Piltdown Man… not!
I enjoy plugging prehistoric animals–mammals more than dinosaurs–into my Bell Mountain books. It’s just plain fun.
However, I’ve avoided the slight temptation to ring in prehistoric critters that have turned out to be deliberately faked fossils (https://www.popularmechanics.com/science/archaeology/g3051/fake-fossils/).
The most famous fossil fraud is, of course, Piltdown Man. Discovered in Britain in 1912 and ballyhooed as the Missing Link between apes and man, Piltdown Man took England’s scientific establishment by storm–although scientists elsewhere had their doubts. The fraud was not exposed until 1953… after appearing in textbooks all over the world.
More recently, China produced “Archaeoraptor,” supposedly a flying dinosaur. That one turned out to have been manufactured by Chinese peasants using parts from other fossils.

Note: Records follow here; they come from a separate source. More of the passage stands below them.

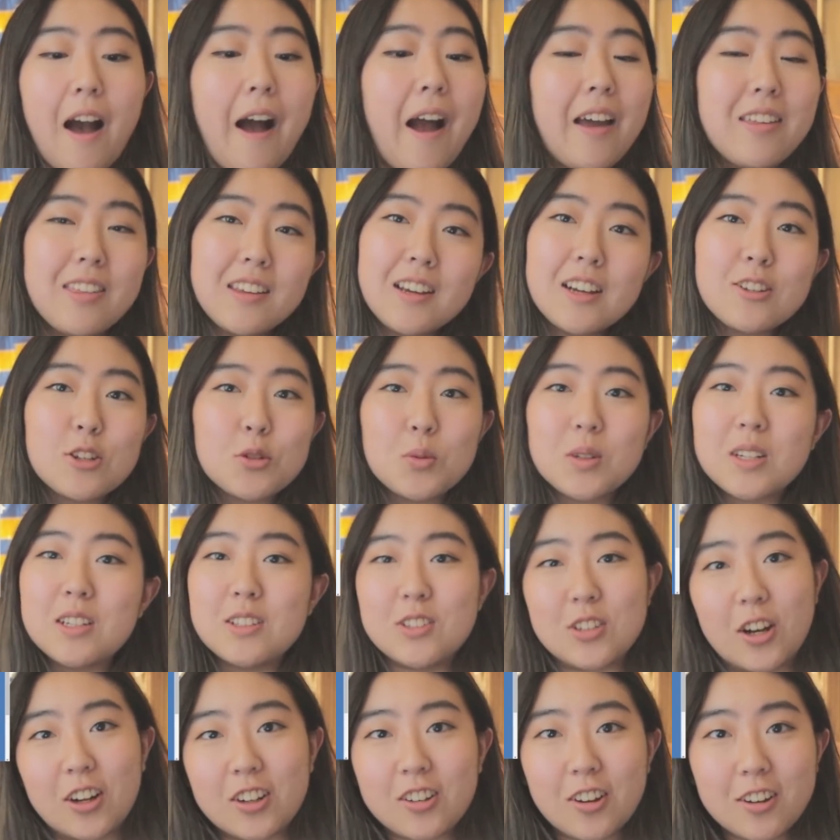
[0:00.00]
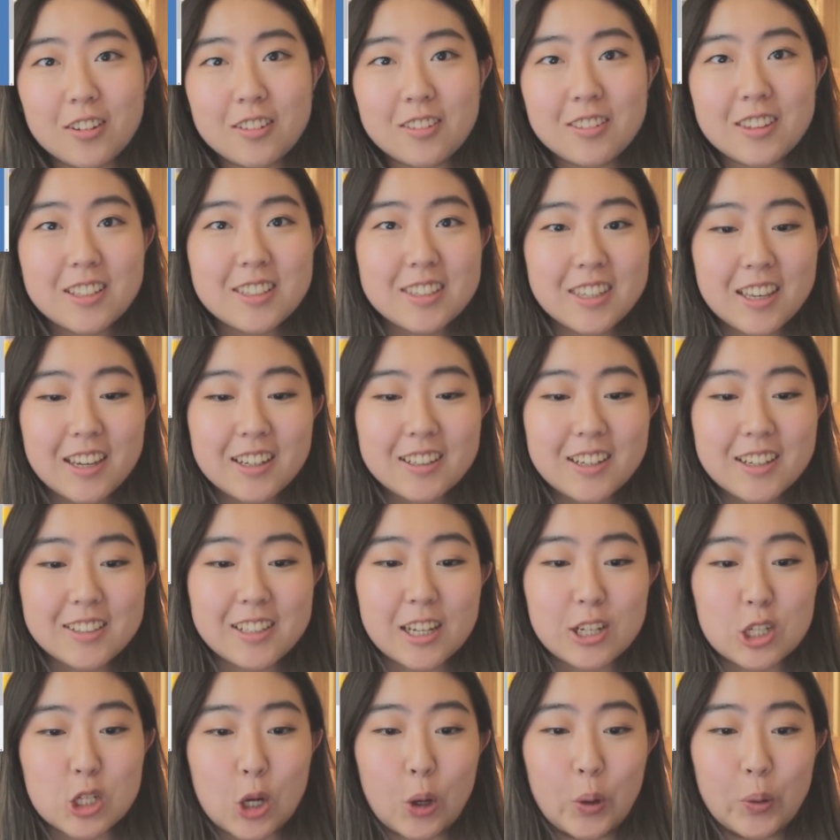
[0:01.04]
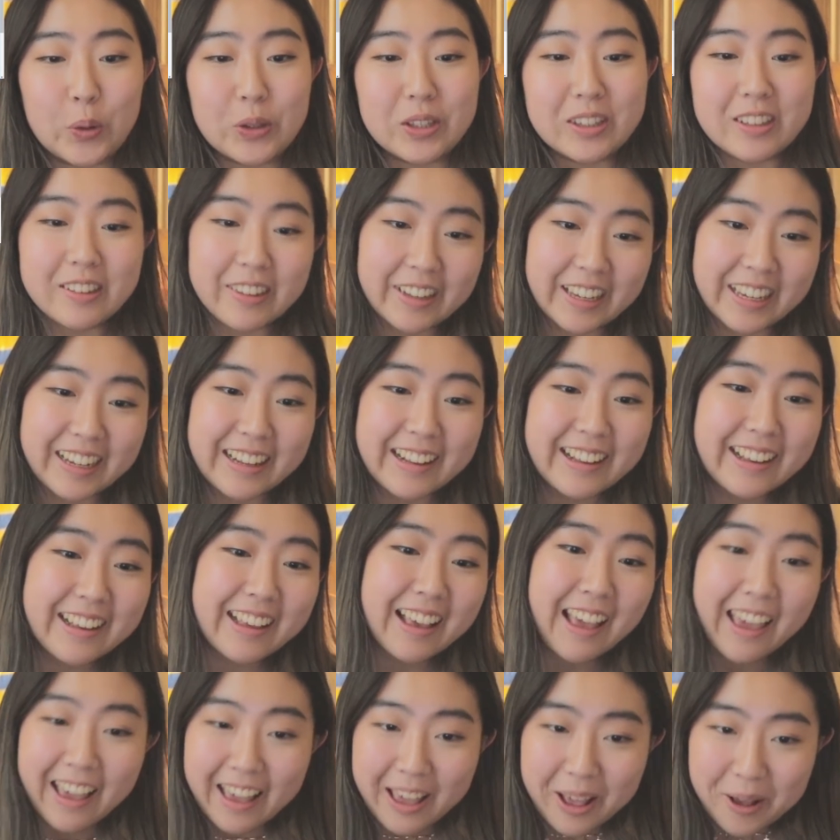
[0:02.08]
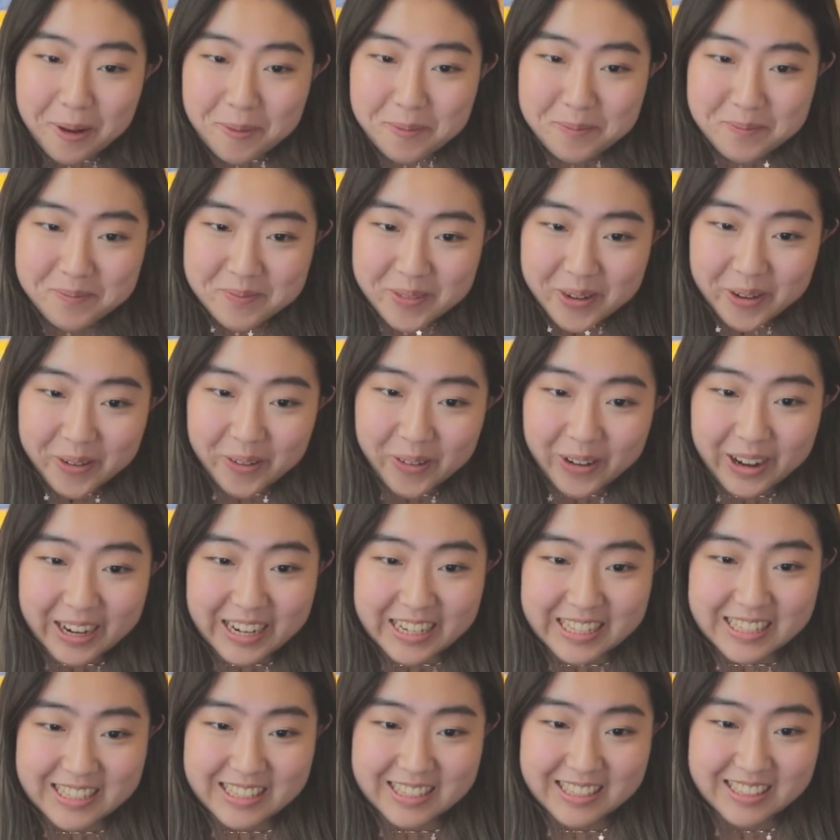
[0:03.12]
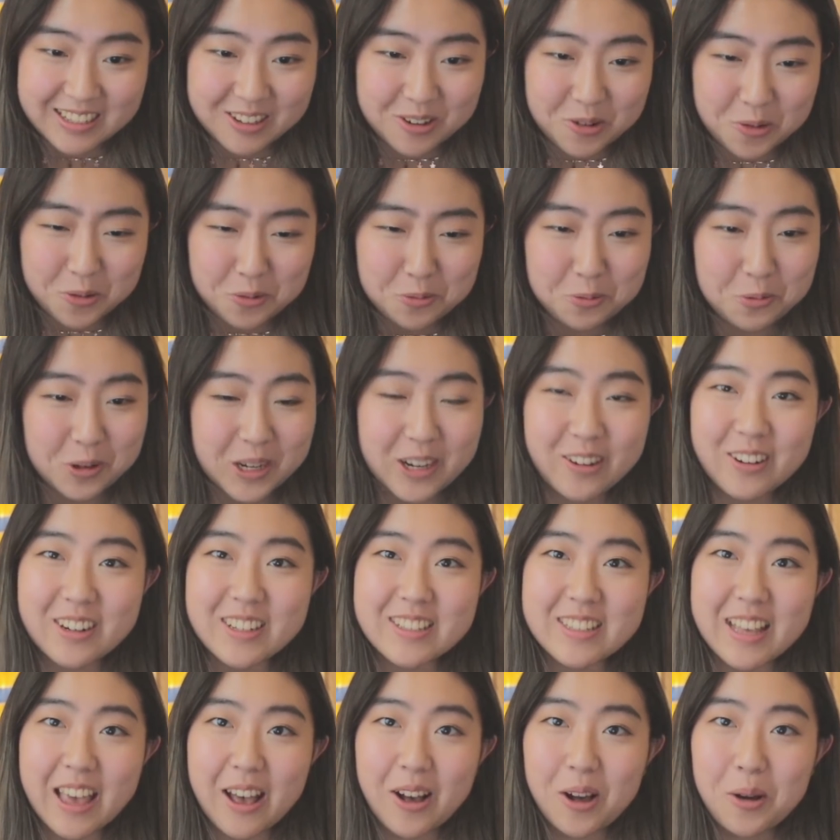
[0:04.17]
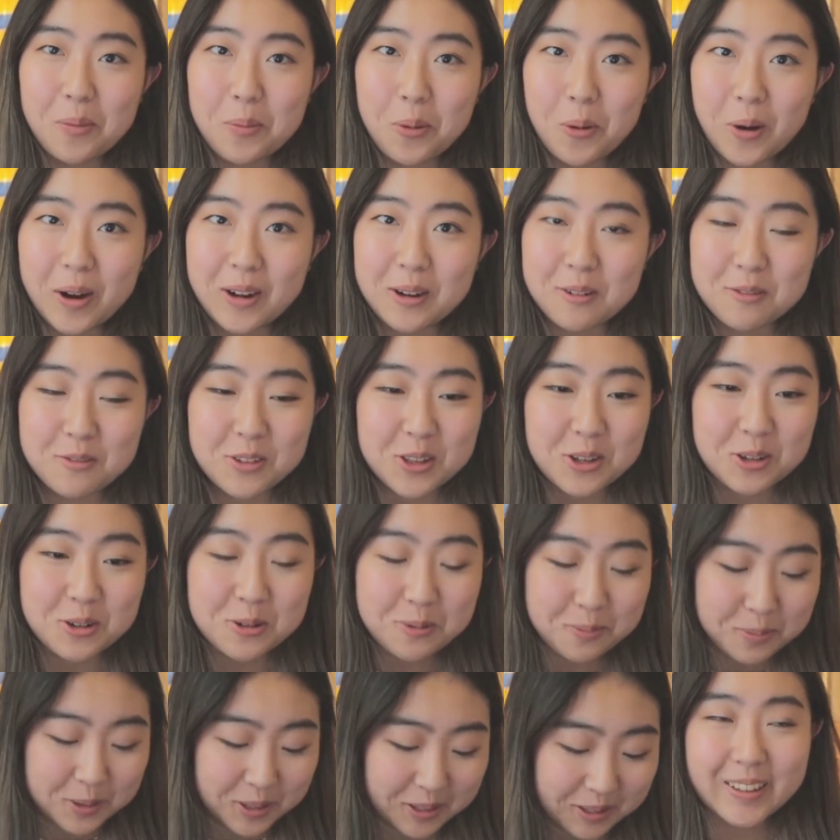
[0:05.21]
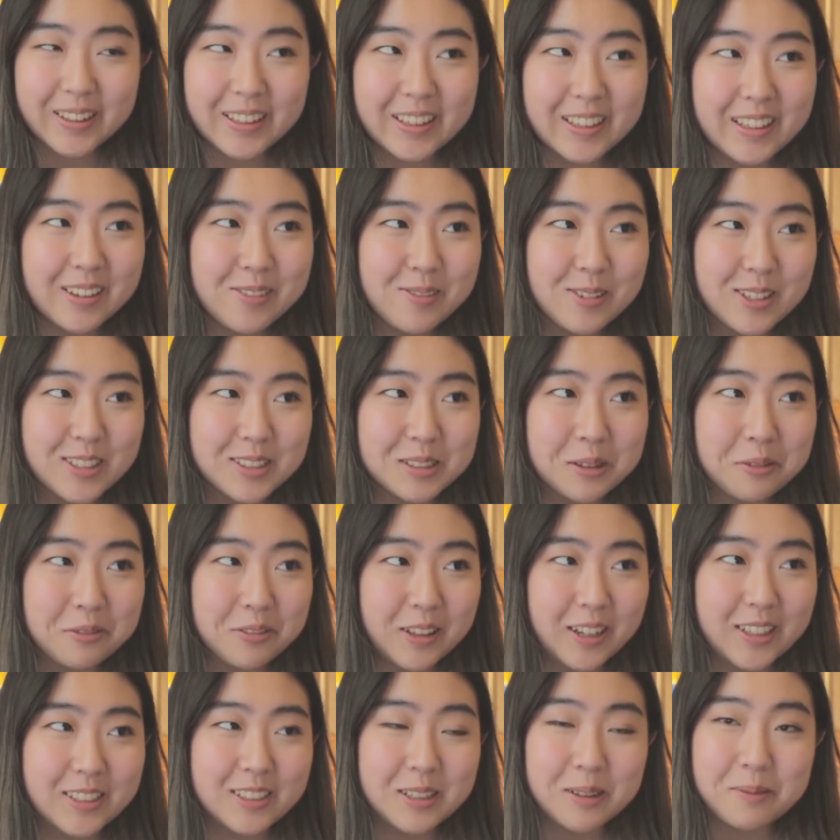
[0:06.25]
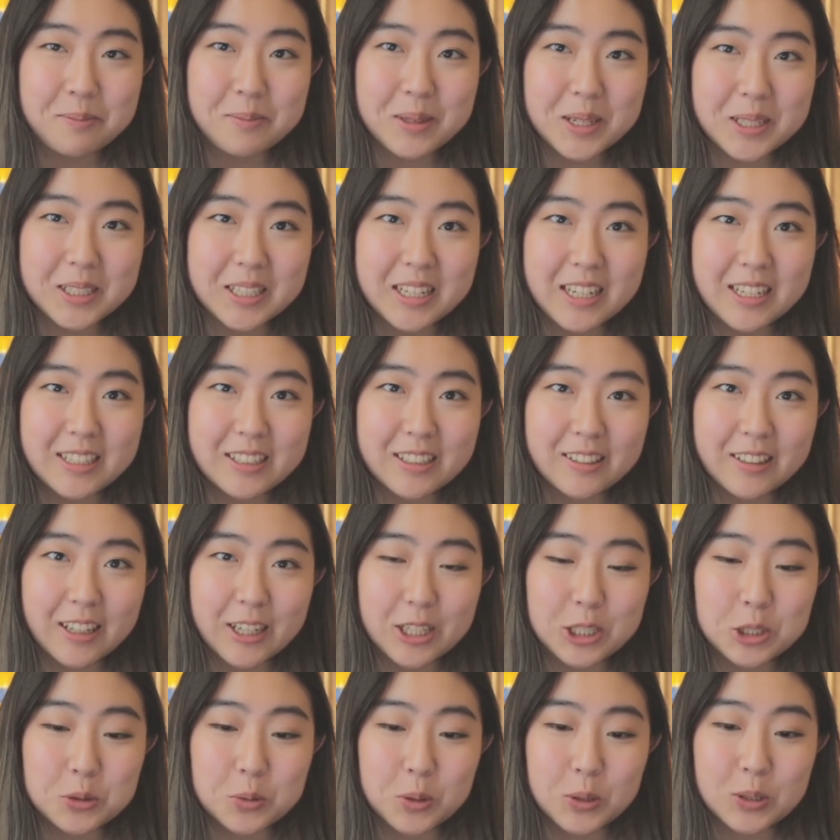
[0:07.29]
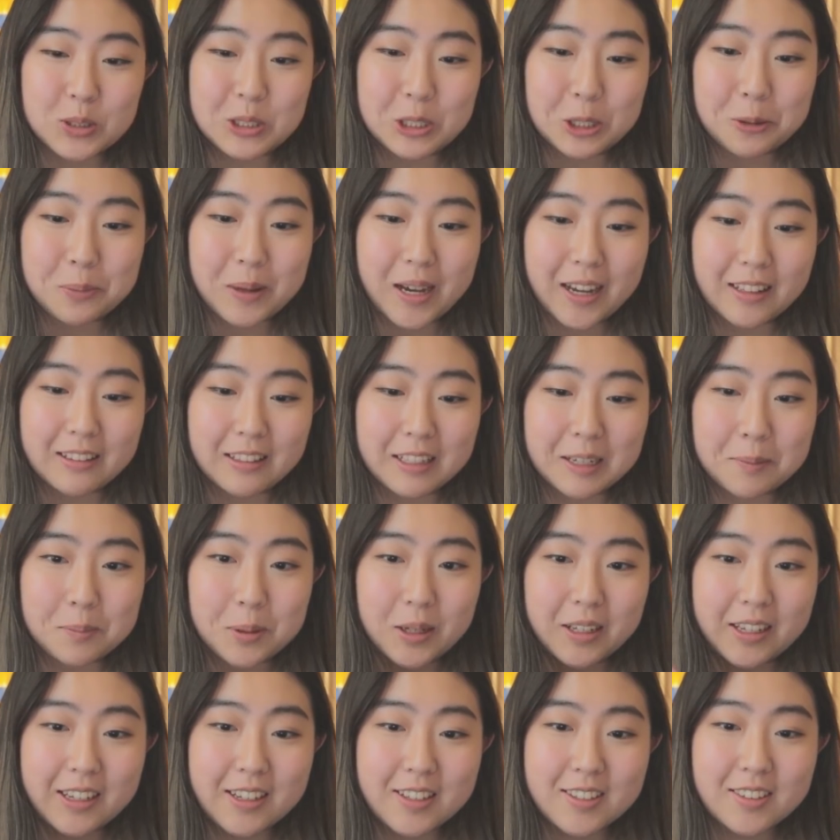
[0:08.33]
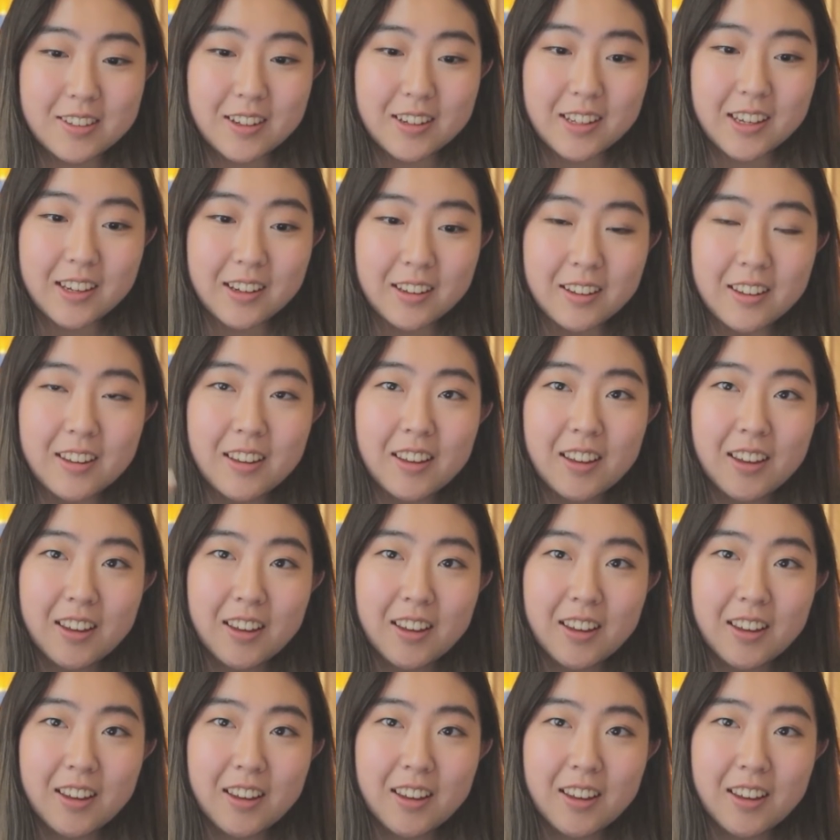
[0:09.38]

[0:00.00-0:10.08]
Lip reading: I think I just want to dunk on this kid because I don't like him or his weird as hell point of view, but he wants to flex on being an intellectual so badly, but he's studying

And from Russia we got “Alyoshenka,” supposedly the fossil remains of an extraterrestrial UFO voyager stranded on the earth. It’s hard to see how this could have fooled anyone.
I’m not counting honest scientific mistakes, like “Nebraska Man,” based on the tooth of a prehistoric pig, or confusing, possibly fake, but just possibly real, examples like the super-dinosaur “Amphicoelias,” whose briefly famous nine-foot leg bone somehow got lost and can’t be studied anymore.
We shouldn’t be surprised that fraud exists within the sciences: people are people, and people are sinners.
So don’t hold your breath waiting for Piltdown Man or the Cardiff Giant to be guest starring in any of my stories.